## [DIRECTIONS FOR THIS TASK]
Scan the records below for the line with "[00:00:03.20]" and the line with "What the speaker". Repeat those two lines and every line between them exactly, and nothing else.

## [Saved entries]
++++++++

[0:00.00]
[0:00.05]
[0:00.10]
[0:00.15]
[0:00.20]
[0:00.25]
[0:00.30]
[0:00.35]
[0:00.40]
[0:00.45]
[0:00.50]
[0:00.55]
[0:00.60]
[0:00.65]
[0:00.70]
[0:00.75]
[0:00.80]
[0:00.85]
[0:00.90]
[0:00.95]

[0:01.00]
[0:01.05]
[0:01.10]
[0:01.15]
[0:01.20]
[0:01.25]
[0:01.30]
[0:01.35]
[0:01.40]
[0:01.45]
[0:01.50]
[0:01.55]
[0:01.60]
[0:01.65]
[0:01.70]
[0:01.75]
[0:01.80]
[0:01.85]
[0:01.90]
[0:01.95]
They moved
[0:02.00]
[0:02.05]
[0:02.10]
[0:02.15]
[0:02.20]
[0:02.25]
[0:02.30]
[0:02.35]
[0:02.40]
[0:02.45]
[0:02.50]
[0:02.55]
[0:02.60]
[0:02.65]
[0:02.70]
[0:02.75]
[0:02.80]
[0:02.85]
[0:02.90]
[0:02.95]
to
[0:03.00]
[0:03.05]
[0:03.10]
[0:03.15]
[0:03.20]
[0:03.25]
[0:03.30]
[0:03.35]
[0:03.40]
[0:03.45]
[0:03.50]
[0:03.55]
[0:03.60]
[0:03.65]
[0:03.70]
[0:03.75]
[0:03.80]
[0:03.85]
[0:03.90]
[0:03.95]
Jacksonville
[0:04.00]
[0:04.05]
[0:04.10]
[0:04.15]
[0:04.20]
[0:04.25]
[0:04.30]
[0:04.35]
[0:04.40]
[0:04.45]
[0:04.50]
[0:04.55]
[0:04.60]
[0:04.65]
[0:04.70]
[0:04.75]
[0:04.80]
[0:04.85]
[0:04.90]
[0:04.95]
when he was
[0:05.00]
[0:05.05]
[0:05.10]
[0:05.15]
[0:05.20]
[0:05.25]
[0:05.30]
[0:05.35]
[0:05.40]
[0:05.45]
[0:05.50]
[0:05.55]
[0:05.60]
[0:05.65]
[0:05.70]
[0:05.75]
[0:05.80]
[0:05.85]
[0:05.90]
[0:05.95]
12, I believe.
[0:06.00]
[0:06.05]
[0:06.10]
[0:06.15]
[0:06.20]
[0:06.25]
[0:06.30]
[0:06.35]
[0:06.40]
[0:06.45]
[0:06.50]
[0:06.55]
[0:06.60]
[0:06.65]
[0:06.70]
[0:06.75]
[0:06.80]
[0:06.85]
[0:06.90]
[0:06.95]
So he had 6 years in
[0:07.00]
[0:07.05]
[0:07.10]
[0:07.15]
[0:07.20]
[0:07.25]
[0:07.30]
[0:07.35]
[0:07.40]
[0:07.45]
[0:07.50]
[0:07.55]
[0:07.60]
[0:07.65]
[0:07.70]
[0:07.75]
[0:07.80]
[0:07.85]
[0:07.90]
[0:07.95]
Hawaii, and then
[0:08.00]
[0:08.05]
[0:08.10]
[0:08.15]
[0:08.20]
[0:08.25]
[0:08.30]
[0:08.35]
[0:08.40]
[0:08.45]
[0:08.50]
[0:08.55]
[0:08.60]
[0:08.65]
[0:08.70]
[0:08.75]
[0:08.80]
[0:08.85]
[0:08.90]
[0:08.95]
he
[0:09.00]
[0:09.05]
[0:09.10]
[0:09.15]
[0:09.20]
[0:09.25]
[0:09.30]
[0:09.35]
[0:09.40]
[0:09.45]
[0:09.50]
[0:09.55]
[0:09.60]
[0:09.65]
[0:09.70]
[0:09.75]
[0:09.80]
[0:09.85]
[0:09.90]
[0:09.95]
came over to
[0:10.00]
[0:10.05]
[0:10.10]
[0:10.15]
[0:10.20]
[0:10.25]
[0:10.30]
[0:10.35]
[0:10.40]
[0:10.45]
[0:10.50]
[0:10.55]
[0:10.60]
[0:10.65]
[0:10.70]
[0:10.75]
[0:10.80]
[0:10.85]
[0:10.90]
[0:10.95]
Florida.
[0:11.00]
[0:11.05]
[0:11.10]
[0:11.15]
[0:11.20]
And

++++++++

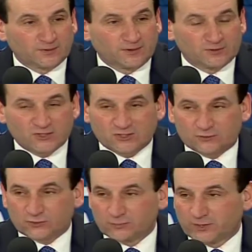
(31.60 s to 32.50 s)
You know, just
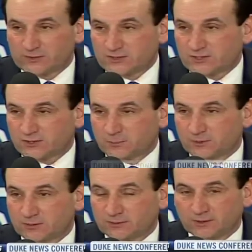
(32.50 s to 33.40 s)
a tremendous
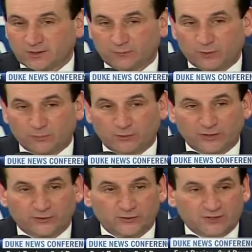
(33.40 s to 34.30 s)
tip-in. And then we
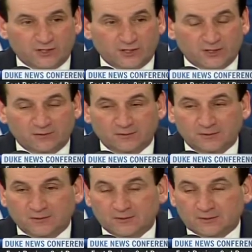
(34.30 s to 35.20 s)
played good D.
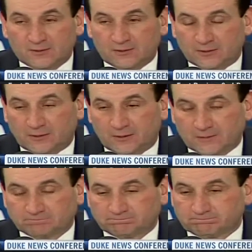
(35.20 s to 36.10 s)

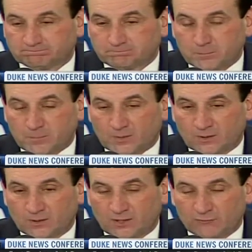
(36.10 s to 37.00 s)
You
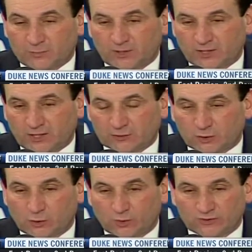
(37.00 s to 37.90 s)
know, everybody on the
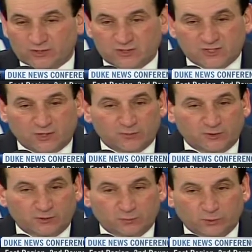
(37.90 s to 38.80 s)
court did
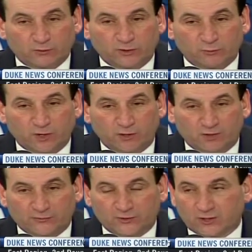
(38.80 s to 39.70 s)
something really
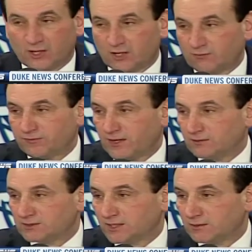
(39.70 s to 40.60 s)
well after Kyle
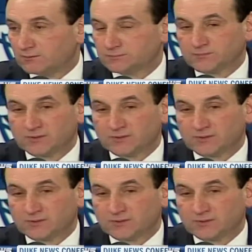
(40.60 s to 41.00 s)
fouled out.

++++++++

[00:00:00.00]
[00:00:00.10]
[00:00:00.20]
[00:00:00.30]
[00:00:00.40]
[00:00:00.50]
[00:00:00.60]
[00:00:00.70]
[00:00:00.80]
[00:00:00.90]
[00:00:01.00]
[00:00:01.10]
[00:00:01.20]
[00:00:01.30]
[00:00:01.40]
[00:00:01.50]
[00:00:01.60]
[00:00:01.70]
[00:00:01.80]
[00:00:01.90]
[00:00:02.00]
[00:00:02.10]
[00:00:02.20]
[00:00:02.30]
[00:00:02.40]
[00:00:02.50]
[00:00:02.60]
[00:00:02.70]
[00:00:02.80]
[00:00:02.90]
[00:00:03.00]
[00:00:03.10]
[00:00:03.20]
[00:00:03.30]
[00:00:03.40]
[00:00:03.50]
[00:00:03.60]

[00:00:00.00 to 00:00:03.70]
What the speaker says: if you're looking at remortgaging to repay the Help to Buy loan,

++++++++

## [EXPECTED ANSWER]
[00:00:03.20]
[00:00:03.30]
[00:00:03.40]
[00:00:03.50]
[00:00:03.60]

[00:00:00.00 to 00:00:03.70]
What the speaker says: if you're looking at remortgaging to repay the Help to Buy loan,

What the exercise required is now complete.